Prozessparameter beim Härten gezielt steuern
Die Prozessführung im Härteofen hat direkten Einfluss auf den Verzug. Langsames, stufenweises Aufheizen, besonders bei größeren Querschnitten, verhindert thermische Schockzustände und gibt dem Gefüge Zeit, sich gleichmäßig umzuwandeln. Haltezeiten auf Zwischentemperaturen, sogenannte Vorwärmstufen, sind bei legierten Stählen Standard und sollten nicht aus Zeitgründen verkürzt werden.
Beim Abschrecken entscheidet die Wahl des Mediums maßgeblich über den Verzug. Wasser kühlt am schnellsten und erzeugt die höchsten Spannungen, Öl kühlt milder, und Salzbäder oder Gase (Stickstoff, Helium) erlauben eine noch schonendere Abkühlung. Für verzugskritische Bauteile hat sich das Warmbadhärten (Martempern) bewährt, bei dem das Bauteil in ein Salzbad mit Temperaturen knapp oberhalb der Martensit-Starttemperatur getaucht wird. So läuft die Martensitbildung gleichmäßiger und mit geringeren Spannungsgradienten ab.
Auch die Einlegeposition im Ofen und die Ausrichtung beim Abschrecken sind nicht trivial. Lange, schlanke Bauteile sollten stets senkrecht abgeschreckt werden, um einseitigen Verzug durch ungleichmäßigen Medienkontakt zu vermeiden.
Anlassen und Richten als Korrekturmaßnahmen
Direkt nach dem Abschrecken befindet sich der Stahl in einem hochgespannten Zustand. Das Anlassen, also das erneute Erwärmen auf Temperaturen zwischen 150 und 650 Grad Celsius je nach Werkstoff und Anforderung, baut diese Spannungen ab und verbessert die Zähigkeit. Gleichzeitig können beim Anlassen noch vorhandene Restspannungen, die zu weiterem Verzug führen würden, gezielt reduziert werden.

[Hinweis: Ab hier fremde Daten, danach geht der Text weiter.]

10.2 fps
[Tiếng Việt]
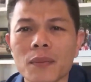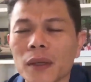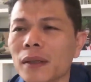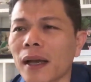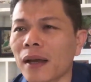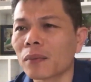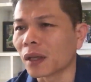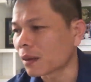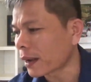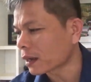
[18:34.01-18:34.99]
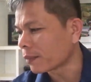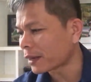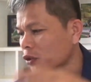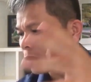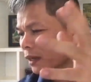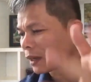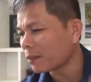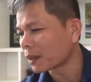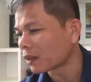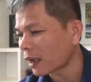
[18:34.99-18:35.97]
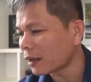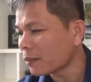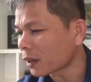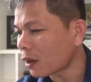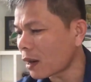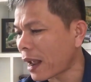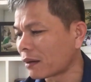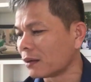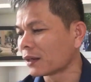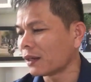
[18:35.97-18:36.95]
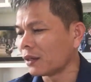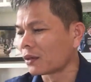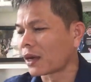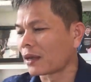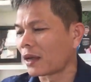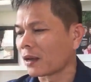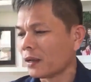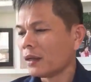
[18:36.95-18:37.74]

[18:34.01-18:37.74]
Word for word: học được cái gì hay không thì các bạn comment xuống đi để mình thấy mình có năng lượng chứ ok rồi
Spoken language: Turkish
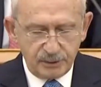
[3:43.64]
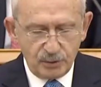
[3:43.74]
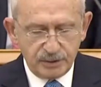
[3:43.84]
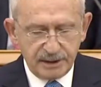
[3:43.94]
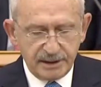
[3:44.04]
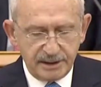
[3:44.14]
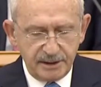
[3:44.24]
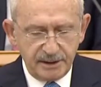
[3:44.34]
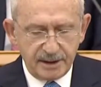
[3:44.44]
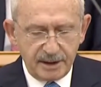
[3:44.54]

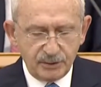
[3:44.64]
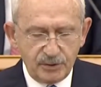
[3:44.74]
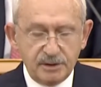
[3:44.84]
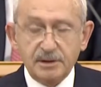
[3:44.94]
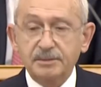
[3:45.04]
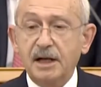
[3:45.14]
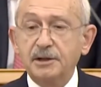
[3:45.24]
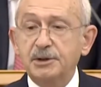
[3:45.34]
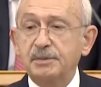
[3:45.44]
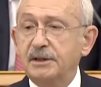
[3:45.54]
ülkeleri yerel yönetimler
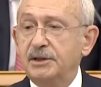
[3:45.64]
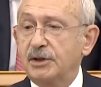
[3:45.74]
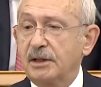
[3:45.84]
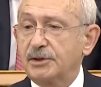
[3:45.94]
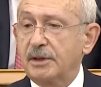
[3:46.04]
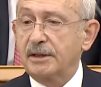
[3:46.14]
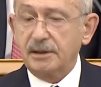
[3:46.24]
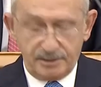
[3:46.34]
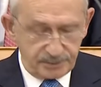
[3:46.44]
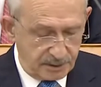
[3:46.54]
işbirliği çalıştayını
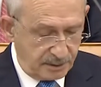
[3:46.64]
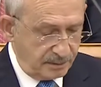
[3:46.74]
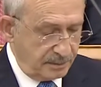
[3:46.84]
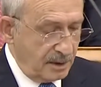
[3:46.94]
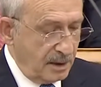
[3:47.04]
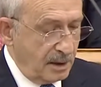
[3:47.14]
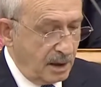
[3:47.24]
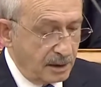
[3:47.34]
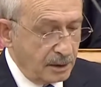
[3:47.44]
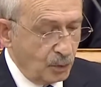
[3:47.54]
yaptık.
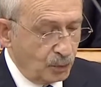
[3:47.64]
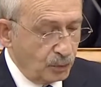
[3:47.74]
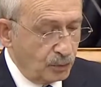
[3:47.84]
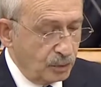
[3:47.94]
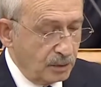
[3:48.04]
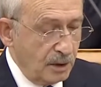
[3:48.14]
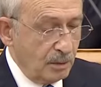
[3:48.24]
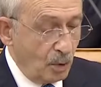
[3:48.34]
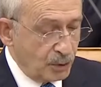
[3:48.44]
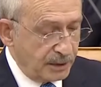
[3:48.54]
Arnavutluk,
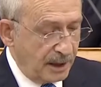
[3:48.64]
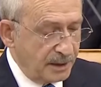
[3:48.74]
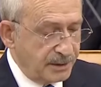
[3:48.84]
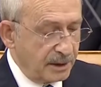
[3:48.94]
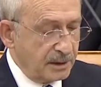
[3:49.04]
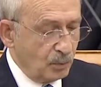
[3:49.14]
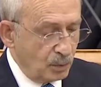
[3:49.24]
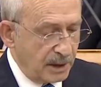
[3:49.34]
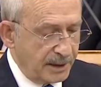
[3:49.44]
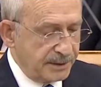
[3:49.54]
Bosna Hersek,
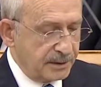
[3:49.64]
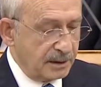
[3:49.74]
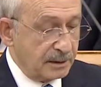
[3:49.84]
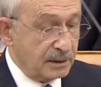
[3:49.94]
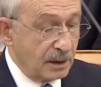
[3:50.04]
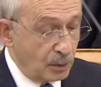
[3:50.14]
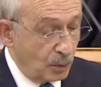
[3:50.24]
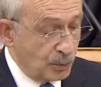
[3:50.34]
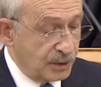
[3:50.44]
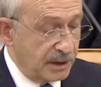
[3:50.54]
Bulgaristan,
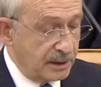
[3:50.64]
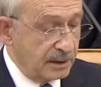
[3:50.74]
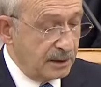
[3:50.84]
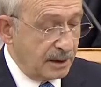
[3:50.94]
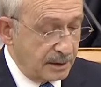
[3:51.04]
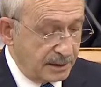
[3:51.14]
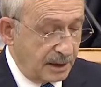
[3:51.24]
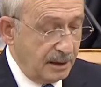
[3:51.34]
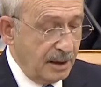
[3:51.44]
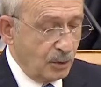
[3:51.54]
Gagavuz yeri,
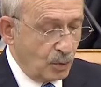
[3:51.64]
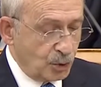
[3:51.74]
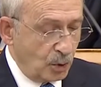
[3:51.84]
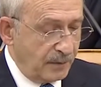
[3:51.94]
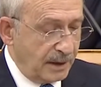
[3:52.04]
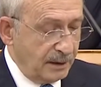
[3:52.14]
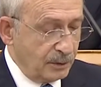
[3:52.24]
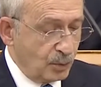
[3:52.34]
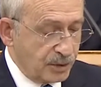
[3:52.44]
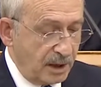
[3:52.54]
Karadağ, Kosova,
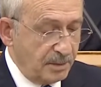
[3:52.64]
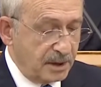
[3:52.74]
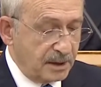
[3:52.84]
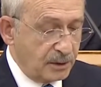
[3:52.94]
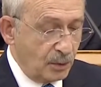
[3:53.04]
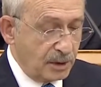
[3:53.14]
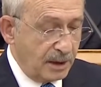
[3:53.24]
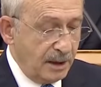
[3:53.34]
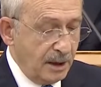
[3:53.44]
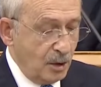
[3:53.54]
Kuzey
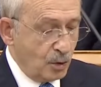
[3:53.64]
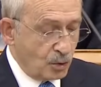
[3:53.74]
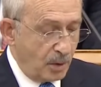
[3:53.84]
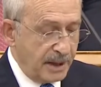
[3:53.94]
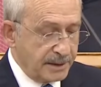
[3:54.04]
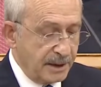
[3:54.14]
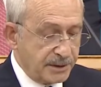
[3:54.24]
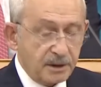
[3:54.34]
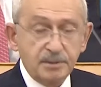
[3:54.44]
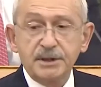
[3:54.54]
Makedonya, Romanya,
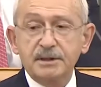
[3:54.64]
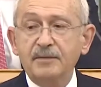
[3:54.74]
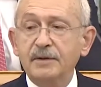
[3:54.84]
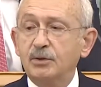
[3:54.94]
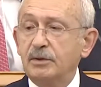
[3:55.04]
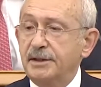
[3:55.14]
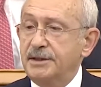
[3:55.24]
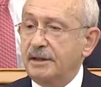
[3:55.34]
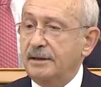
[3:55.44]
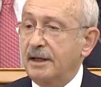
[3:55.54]
Sırbistan ve
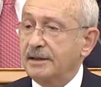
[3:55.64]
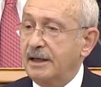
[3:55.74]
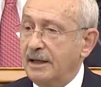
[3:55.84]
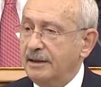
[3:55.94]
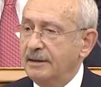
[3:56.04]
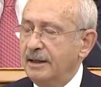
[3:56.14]
Yunanistan'dan gelen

Wenn nach dem Härten und Anlassen noch ein messbarer Verzug vorliegt, bleibt das Richten als mechanische Korrekturmaßnahme. Dabei wird das noch warme Bauteil unmittelbar nach dem Anlassen unter kontrollierten Bedingungen gerichtet. Dieser Schritt erfordert Erfahrung, da zu großer Krafteinsatz Risse erzeugen kann. Für Bauteile mit sehr engen Toleranzen ist nach dem gesamten Härteprozess eine Hartbearbeitung durch Schleifen oder Hartdrehen der sicherere Weg, um die endgültige Maßhaltigkeit herzustellen.